While close to 39,000 jobs have been regained in Leisure and Hospitality, this industry is simultaneously the most impacted. As of January 2021, 40 percent of the jobs that existed in Leisure and Hospitality before the pandemic are no longer available, which equates to 112,100 jobs. The revised 2020 data also shows that no industry, either in Orlando or the U.S., has reached employment levels above a pre-pandemic baseline. See Figure 2 below.

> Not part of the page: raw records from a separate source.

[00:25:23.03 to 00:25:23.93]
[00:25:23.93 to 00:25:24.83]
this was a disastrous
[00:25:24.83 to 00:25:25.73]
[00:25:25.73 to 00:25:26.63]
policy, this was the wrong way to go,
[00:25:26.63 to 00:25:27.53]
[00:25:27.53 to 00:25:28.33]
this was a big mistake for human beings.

On a positive note, the annual revisions to the labor force data also resulted in revised unemployment rates, inching Orlando’s rate lower than the National average. Orlando currently has an unemployment rate (not seasonally adjusted) of 5.8 percent and December’s rate was revised down to 4.2 percent, much lower than the previously reported 6.9 percent. These revisions put Orlando’s unemployment rate lower than the current U.S. rate of 6.6 percent and closer to the Florida rate of 5.3 percent. See Figure 3 below for the revised regional, state, and national unemployment rates.

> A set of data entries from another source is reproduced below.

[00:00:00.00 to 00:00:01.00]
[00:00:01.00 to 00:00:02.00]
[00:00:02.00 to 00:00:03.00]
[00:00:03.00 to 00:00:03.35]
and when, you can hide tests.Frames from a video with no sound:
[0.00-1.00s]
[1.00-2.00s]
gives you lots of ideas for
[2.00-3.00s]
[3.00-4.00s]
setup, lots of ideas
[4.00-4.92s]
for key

This persistent lack of jobs in what was previously Orlando’s largest industry is likely contributing to a loss of low wage, young workers who are leaving the region entirely. Orlando’s labor force is roughly 10 percent smaller than it was in February, a drop-off much higher than what has been experienced at the state and national level. See Figure 4 below. This suggests that beyond the national trend of women leaving the labor force and disgruntled job seekers dropping out of the labor force altogether, workers who previously held jobs in the Leisure and Hospitality industry are moving out of the region entirely. Insights from the Pew Research Center show that pandemic-related movers are more likely to be young adults or who move for financial reasons.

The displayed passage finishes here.